A Lei C-45 vem na esteira de outras ações do governo que podem enfraquecer as organizações indígenas. Em setembro de 2012, o governo federal anunciou cortes de pelo menos 10% no orçamento de todas as organizações que representam os indígenas, tanto nacionais quanto regionais. Colocando em evidência este legado de cortes orçamentais, a estudante e escritora Metis-Cree da Universidade McGill, Tanya L (@TanyaLalondie), tuitou em dezembro de 2012,

@TanyaLalondie: I have watched cut after cut to programming aimed at helping our people heal, grow, develop and gain footing in an unequal world #idlenomore

@TanyaLalondie: Tenho assistido corte após corte aos programas de ajuda voltados ao nosso povo para a promoção de sua cura, crescimento, desenvolvimento e firmação neste mundo injusto.

Mas Aaron Paquette, blogueiro Métis argumenta que a legislação neoliberal atual tem efeito sobre todos os canadenses, não somente os indígenas:

This government is attempting to systematically sell off our resources and make even more resources available for exploitation…. This is much greater than angry protesting natives, this is about becoming aware of the world in which you live.

Este governo tenta, sistematicamente, liquidar com nossos recursos e ainda tornar outros recursos disponíveis para exploração… Isto vem a ser uma questão muito maior do que indígenas raivosos em protesto, trata-se da necessidade de se tomar consciência do mundo no qual se vive.

O blogueiro Nano Loreto compilou um post no qual sugere formas, no caso dos não-indígenas, de apoiar e participar dos protestos.

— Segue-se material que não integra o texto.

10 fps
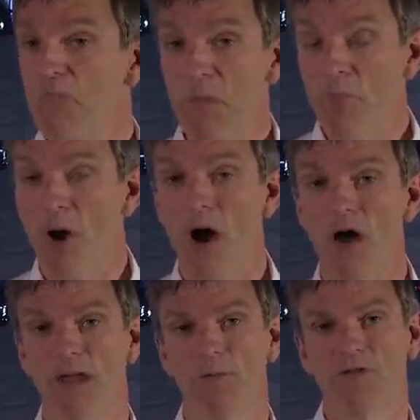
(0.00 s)
In
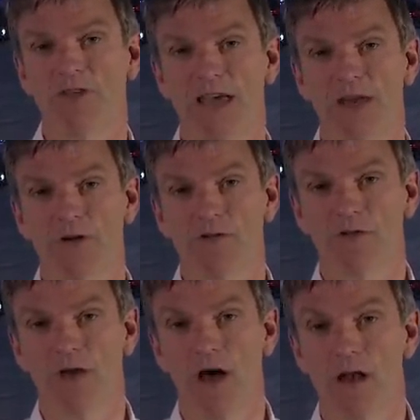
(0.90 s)
part, it was to get a good
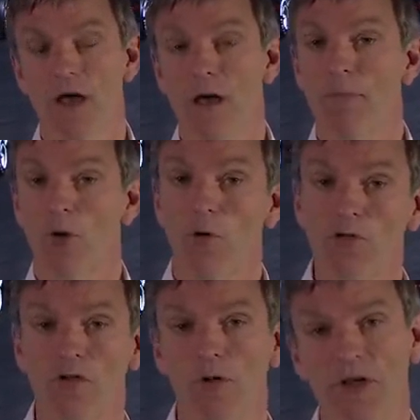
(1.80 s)
start, but
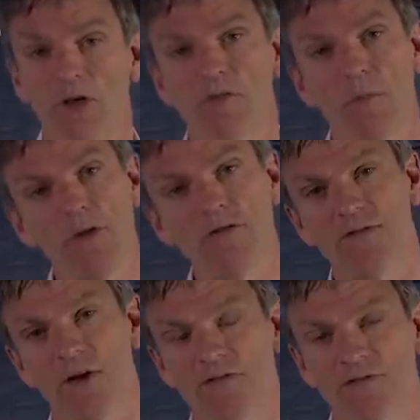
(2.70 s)
also because most
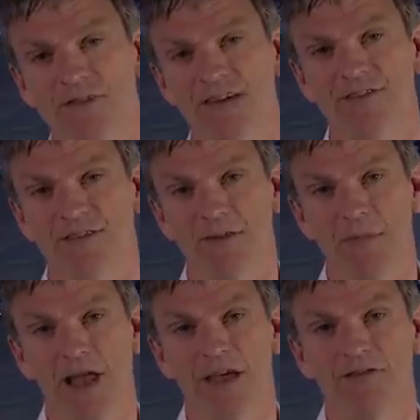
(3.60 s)
of our strategic
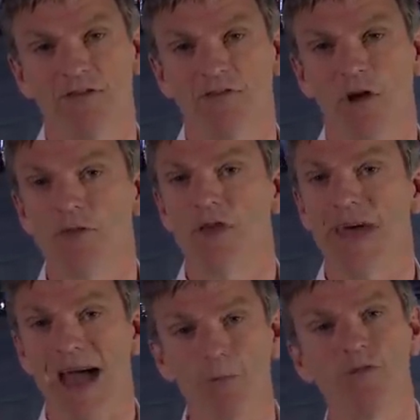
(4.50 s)
simulations showed that
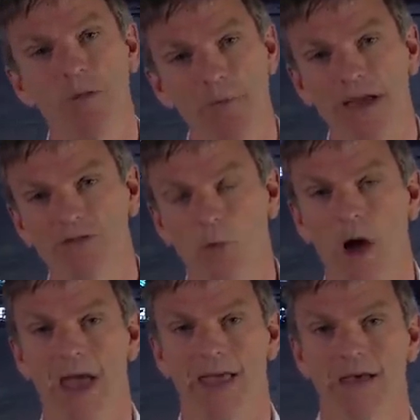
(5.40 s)
that was the best
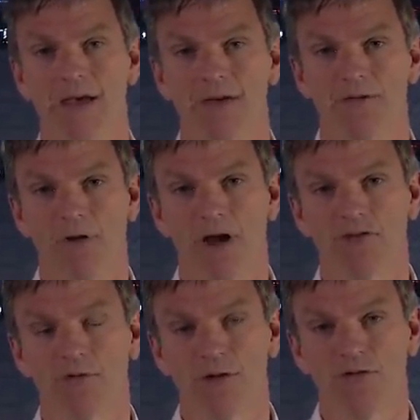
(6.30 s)
way for
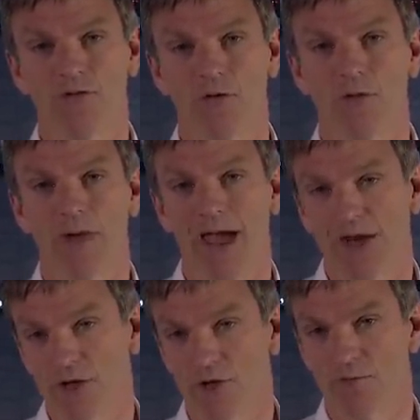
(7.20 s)
us to ensure that we
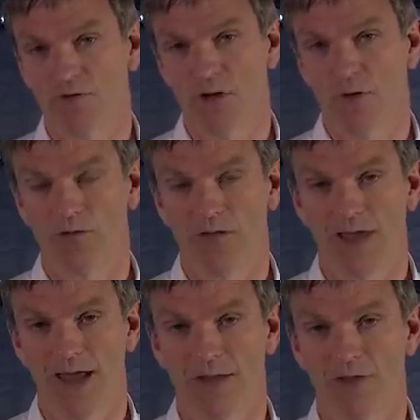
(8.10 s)
had a good result at
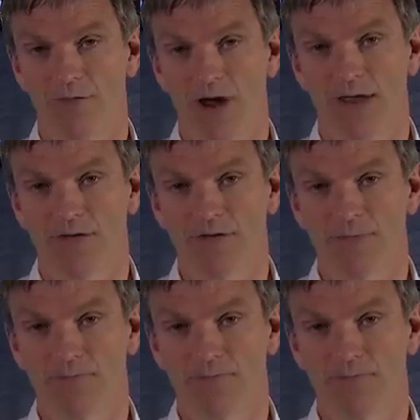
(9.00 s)
the end of the race.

Macaco IKEA contra Idle No More

Idle No More Logo

Logomarca do Idle No More de Dwayne Bird. Publicada na página do Facebook do Idle No More.

Os participantes dos protestos têm feito críticas às mídias convencionais por deixarem de fazer a cobertura dessas  manifestações. Vários blogueiros observaram que a história recente de um macaco vestido com um casaco numa loja da IKEA em Toronto recebeu mais atenção do que os inúmeros comícios das Nações Nativas ao redor do Canadá.

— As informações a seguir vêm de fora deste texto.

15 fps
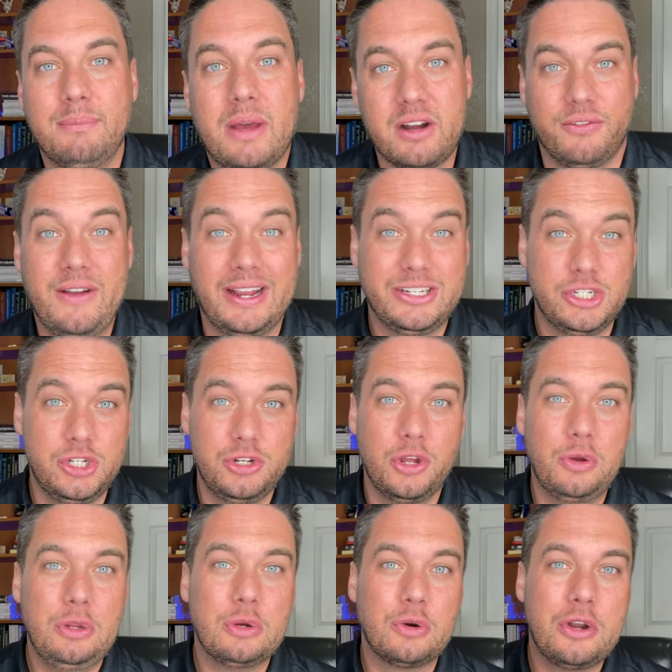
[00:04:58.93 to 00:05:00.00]
Matter of fact, did you
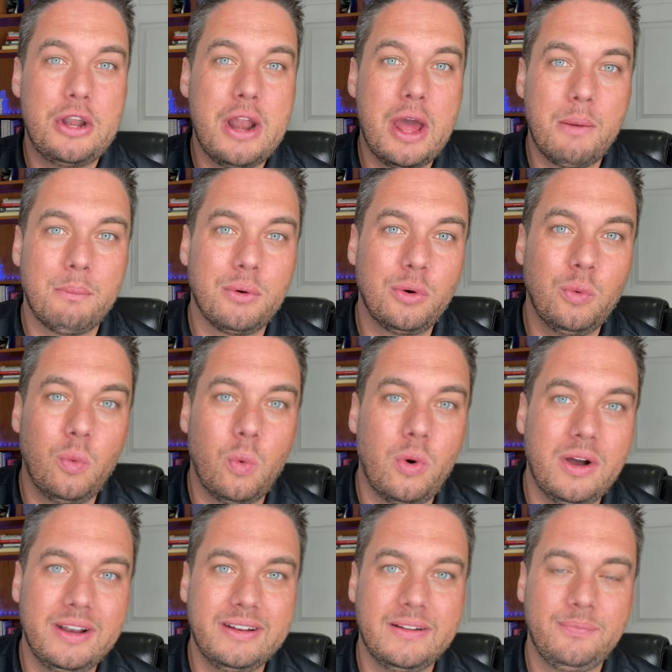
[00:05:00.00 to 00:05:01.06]
know your number
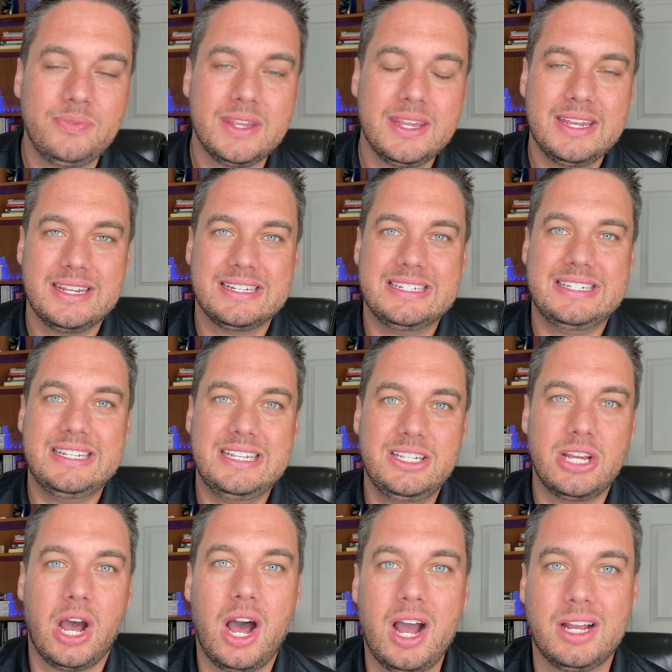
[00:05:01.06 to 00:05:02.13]
one
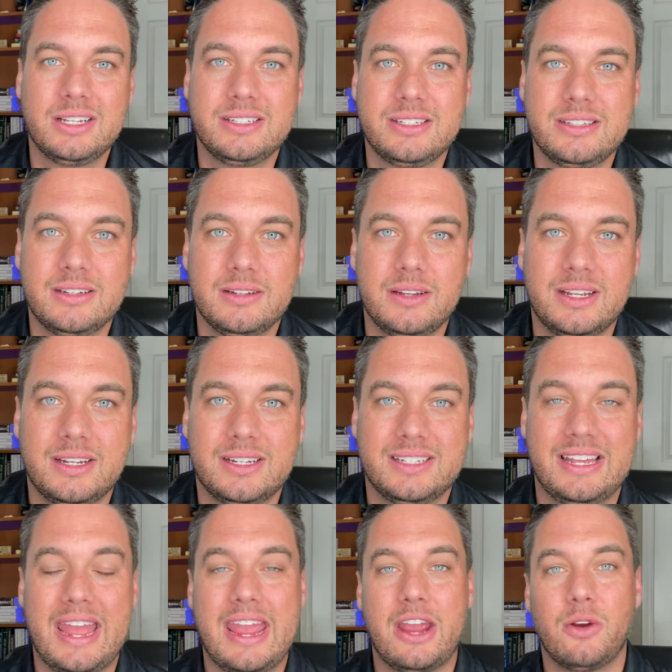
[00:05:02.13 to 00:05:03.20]
detox uh,
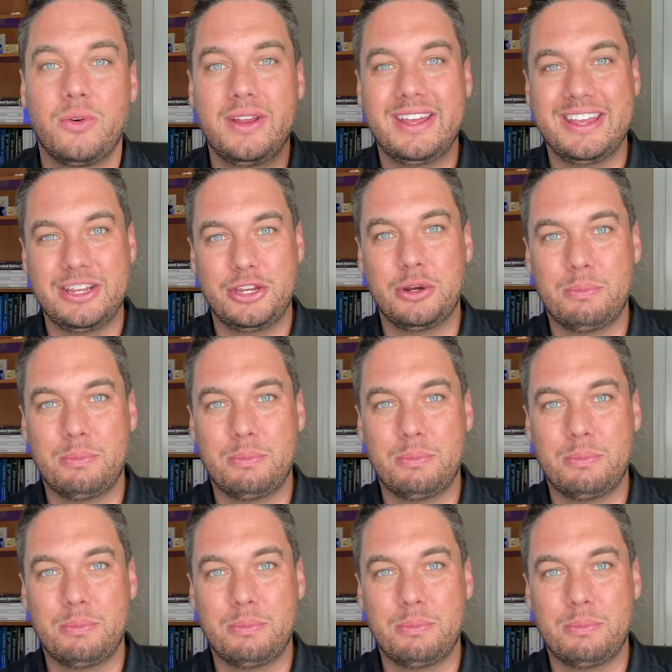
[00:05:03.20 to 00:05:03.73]
area in your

No entanto, o Twitter teve uma explosão de divulgação das atividades do movimento, sob o hashtag #idlenomore. Os usuários disseminaram informações sobre os comícios planejados, bloqueio de rodovias e reuniões por meio das mídias sociais. Conforme observado pelo ativista e escritor Derrick O’Keefe, a expectativa é de que uma presença contínua nas mídias sociais force a entrada da história do movimento Idle No More nas mídias convencionais.

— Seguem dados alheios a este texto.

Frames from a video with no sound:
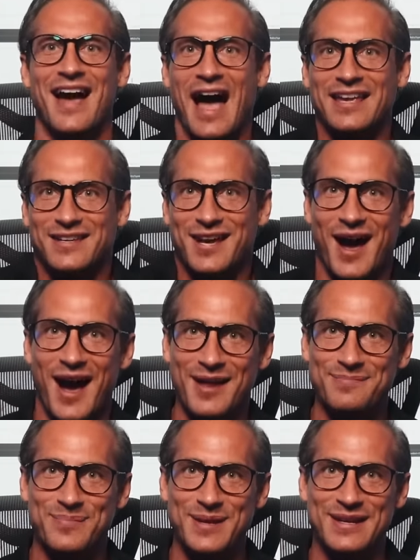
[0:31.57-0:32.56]
I
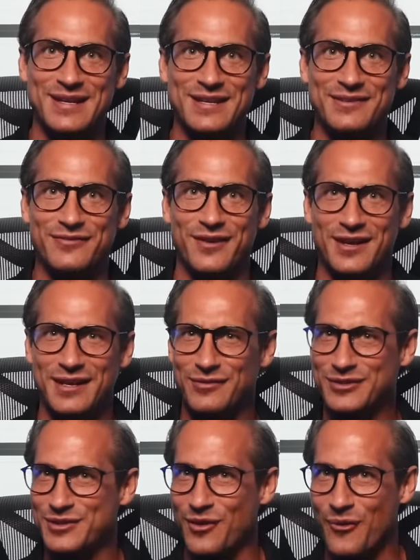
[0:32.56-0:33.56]
can't believe that
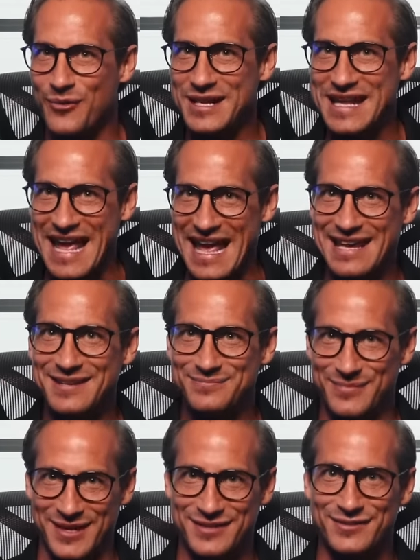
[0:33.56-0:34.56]
was only 8
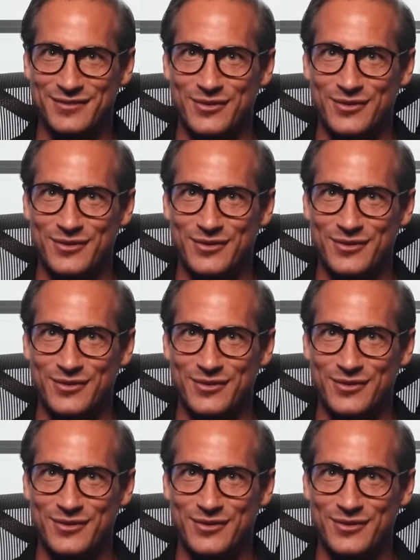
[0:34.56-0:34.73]
months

Para informações atualizadas sobre o movimento de abrangência nacional, acompanhe o site www.idlenomore.ca ou se associe à página do movimento no Facebook. Para imagens e atualizações sobre a campanha, favor seguir o Aboriginal Multi-Media Society.

A próxima grande reunião do Idle No More estava planejada, quando da publicação desse texto no original em inglês, para o dia 21 de dezembro de 2012.